[Stored items]
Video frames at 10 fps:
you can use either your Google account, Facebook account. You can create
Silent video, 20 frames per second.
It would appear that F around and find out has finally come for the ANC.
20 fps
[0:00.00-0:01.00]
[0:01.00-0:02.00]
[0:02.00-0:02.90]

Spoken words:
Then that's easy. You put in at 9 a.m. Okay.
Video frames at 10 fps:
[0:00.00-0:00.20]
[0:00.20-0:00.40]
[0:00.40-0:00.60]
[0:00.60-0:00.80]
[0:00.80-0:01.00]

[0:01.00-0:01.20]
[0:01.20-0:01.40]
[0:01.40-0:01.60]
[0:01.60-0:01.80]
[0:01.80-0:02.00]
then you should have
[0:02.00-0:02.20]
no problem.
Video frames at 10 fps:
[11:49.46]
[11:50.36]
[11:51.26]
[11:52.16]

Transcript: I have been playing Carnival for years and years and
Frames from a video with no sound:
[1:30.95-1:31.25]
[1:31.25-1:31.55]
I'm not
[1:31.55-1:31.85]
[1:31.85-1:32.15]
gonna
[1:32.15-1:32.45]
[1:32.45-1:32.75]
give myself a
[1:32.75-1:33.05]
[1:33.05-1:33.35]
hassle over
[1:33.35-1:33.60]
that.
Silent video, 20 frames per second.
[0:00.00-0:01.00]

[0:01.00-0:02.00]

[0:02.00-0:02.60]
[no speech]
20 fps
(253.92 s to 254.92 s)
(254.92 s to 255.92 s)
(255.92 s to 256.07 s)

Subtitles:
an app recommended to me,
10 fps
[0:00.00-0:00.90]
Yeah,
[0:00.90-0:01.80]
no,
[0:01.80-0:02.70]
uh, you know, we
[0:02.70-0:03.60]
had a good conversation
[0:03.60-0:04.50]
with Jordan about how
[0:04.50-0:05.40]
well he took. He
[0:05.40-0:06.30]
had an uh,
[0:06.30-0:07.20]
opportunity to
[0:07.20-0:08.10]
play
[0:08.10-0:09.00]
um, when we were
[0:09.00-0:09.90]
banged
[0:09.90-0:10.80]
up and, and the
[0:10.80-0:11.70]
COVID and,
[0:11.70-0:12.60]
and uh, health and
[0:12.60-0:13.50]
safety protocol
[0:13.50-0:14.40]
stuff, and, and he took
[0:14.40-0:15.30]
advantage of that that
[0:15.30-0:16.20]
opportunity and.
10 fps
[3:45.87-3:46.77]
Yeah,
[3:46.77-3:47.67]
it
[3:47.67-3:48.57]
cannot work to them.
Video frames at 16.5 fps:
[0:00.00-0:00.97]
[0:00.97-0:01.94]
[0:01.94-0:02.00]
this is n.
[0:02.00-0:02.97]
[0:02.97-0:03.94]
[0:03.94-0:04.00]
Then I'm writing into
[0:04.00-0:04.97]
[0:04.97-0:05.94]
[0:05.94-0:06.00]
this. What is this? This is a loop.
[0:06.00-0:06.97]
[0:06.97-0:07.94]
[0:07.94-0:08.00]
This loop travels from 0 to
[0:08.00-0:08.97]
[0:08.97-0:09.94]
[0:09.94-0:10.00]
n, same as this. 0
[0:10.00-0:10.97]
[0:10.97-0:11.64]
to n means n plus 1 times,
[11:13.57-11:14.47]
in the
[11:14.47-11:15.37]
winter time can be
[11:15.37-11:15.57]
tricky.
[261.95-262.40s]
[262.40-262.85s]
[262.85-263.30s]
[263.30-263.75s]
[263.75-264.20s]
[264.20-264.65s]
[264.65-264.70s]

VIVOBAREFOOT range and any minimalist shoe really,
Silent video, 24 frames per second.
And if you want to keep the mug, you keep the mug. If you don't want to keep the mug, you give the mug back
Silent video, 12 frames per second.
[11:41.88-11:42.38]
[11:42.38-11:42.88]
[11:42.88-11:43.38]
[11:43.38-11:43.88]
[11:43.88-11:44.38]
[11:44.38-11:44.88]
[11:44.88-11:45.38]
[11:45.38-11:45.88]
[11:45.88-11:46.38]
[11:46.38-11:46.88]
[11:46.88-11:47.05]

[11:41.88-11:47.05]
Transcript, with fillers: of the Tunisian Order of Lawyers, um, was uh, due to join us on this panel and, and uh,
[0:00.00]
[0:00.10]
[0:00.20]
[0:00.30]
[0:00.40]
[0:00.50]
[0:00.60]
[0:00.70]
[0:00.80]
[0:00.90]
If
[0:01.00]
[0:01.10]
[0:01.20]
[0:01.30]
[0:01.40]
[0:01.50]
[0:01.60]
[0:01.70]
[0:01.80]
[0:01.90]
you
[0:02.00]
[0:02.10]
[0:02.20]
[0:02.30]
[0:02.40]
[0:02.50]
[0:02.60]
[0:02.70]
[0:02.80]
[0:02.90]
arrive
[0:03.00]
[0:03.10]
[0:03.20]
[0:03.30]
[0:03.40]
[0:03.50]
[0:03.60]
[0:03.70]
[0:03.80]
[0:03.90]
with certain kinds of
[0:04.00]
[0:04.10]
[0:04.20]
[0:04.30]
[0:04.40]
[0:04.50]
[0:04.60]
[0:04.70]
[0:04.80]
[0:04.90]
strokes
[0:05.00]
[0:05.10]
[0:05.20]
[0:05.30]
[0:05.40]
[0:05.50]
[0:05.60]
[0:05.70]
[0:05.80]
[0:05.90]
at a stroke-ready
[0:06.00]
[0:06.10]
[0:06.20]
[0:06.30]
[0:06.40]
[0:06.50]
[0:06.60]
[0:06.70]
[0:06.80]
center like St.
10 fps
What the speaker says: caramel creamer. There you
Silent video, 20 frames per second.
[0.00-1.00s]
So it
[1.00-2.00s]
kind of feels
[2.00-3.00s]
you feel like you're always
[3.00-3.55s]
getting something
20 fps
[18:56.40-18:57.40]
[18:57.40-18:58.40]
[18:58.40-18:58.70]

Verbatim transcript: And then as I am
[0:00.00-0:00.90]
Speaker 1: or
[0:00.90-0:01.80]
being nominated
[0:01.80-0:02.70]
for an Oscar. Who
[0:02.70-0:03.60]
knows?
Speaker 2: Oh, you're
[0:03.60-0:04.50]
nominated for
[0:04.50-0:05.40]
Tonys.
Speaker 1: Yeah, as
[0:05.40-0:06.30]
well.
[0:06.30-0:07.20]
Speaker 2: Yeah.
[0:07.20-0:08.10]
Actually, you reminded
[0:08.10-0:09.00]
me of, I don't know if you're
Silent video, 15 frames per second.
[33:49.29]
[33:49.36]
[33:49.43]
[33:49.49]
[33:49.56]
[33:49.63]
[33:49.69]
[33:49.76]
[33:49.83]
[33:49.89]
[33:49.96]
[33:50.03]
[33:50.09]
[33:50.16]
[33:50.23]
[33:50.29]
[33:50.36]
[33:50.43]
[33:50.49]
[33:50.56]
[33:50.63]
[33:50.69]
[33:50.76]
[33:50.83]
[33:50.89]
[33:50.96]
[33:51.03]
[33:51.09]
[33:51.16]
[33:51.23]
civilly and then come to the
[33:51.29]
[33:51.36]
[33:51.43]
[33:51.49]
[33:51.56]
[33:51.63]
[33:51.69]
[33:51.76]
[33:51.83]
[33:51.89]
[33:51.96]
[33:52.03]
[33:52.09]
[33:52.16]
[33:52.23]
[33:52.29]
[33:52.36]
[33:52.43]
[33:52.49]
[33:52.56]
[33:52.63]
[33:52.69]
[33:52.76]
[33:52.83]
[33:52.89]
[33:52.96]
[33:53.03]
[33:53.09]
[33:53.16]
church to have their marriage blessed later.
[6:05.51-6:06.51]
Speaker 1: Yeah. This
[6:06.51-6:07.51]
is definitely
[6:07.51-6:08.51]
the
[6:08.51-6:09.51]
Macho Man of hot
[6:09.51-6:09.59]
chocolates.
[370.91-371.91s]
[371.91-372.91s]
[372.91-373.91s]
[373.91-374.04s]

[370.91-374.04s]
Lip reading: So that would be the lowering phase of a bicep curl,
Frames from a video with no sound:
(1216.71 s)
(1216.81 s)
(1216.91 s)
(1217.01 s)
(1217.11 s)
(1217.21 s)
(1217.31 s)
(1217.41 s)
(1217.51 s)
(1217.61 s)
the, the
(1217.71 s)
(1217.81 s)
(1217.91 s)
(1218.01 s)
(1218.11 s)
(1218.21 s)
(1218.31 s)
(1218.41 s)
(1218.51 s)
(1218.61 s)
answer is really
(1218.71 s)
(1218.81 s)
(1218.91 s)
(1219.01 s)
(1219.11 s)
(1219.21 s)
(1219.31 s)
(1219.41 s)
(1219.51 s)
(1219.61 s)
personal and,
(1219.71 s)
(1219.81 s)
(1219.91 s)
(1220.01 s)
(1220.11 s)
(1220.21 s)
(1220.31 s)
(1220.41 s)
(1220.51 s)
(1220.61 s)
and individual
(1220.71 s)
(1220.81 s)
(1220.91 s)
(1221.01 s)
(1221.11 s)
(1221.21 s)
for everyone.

▶ **Description of the task**
Please give back only the lines between the first line of the entries and the line with "[1:31.55-1:31.85]", both ends included, word for word.

▶ **Result of the task**
Video frames at 10 fps:
you can use either your Google account, Facebook account. You can create
Silent video, 20 frames per second.
It would appear that F around and find out has finally come for the ANC.
20 fps
[0:00.00-0:01.00]
[0:01.00-0:02.00]
[0:02.00-0:02.90]

Spoken words:
Then that's easy. You put in at 9 a.m. Okay.
Video frames at 10 fps:
[0:00.00-0:00.20]
[0:00.20-0:00.40]
[0:00.40-0:00.60]
[0:00.60-0:00.80]
[0:00.80-0:01.00]

[0:01.00-0:01.20]
[0:01.20-0:01.40]
[0:01.40-0:01.60]
[0:01.60-0:01.80]
[0:01.80-0:02.00]
then you should have
[0:02.00-0:02.20]
no problem.
Video frames at 10 fps:
[11:49.46]
[11:50.36]
[11:51.26]
[11:52.16]

Transcript: I have been playing Carnival for years and years and
Frames from a video with no sound:
[1:30.95-1:31.25]
[1:31.25-1:31.55]
I'm not
[1:31.55-1:31.85]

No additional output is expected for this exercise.